PROBLEM DETAILS
Return all entries precisely as they stand, without the images.

----

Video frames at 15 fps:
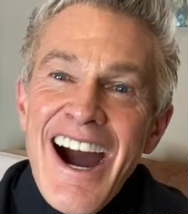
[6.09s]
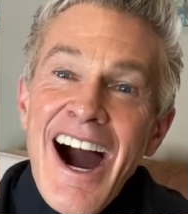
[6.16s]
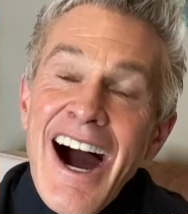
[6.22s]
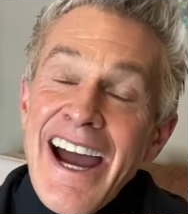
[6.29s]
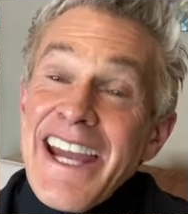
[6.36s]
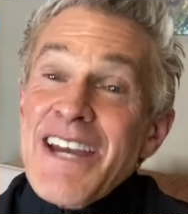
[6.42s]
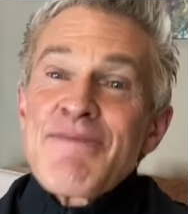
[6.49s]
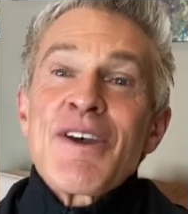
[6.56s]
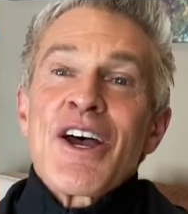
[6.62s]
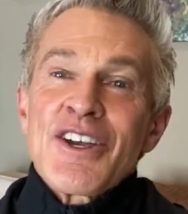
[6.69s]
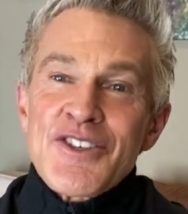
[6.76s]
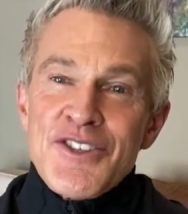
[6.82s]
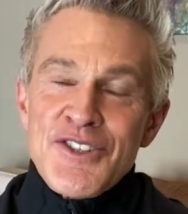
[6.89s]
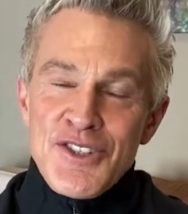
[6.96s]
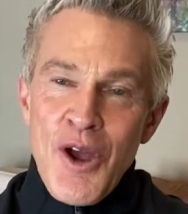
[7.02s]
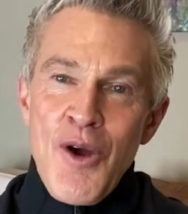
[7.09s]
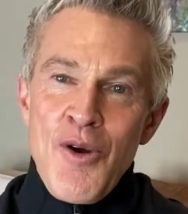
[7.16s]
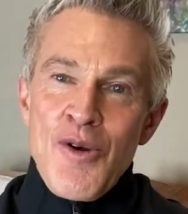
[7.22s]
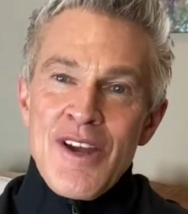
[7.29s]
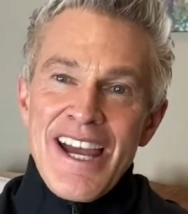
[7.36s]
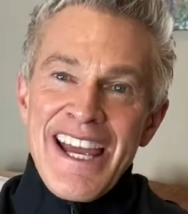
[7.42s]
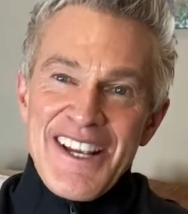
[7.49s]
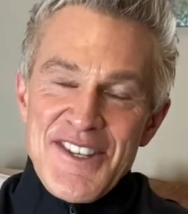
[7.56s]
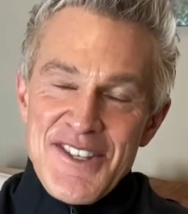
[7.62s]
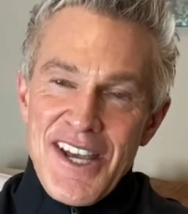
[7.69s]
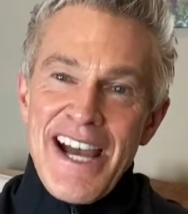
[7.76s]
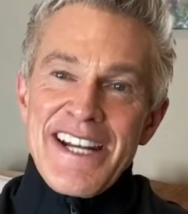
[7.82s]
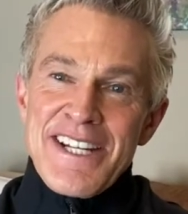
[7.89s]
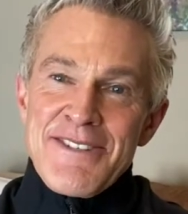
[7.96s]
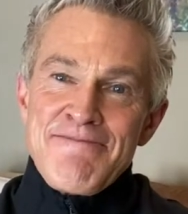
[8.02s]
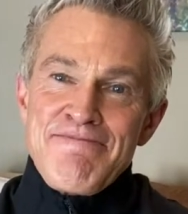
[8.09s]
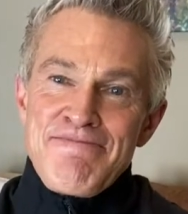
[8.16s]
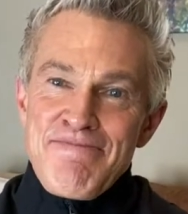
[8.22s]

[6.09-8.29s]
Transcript: I am so excited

----

WRITTEN REPLY
Video frames at 15 fps:
[6.09s]
[6.16s]
[6.22s]
[6.29s]
[6.36s]
[6.42s]
[6.49s]
[6.56s]
[6.62s]
[6.69s]
[6.76s]
[6.82s]
[6.89s]
[6.96s]
[7.02s]
[7.09s]
[7.16s]
[7.22s]
[7.29s]
[7.36s]
[7.42s]
[7.49s]
[7.56s]
[7.62s]
[7.69s]
[7.76s]
[7.82s]
[7.89s]
[7.96s]
[8.02s]
[8.09s]
[8.16s]
[8.22s]

[6.09-8.29s]
Transcript: I am so excited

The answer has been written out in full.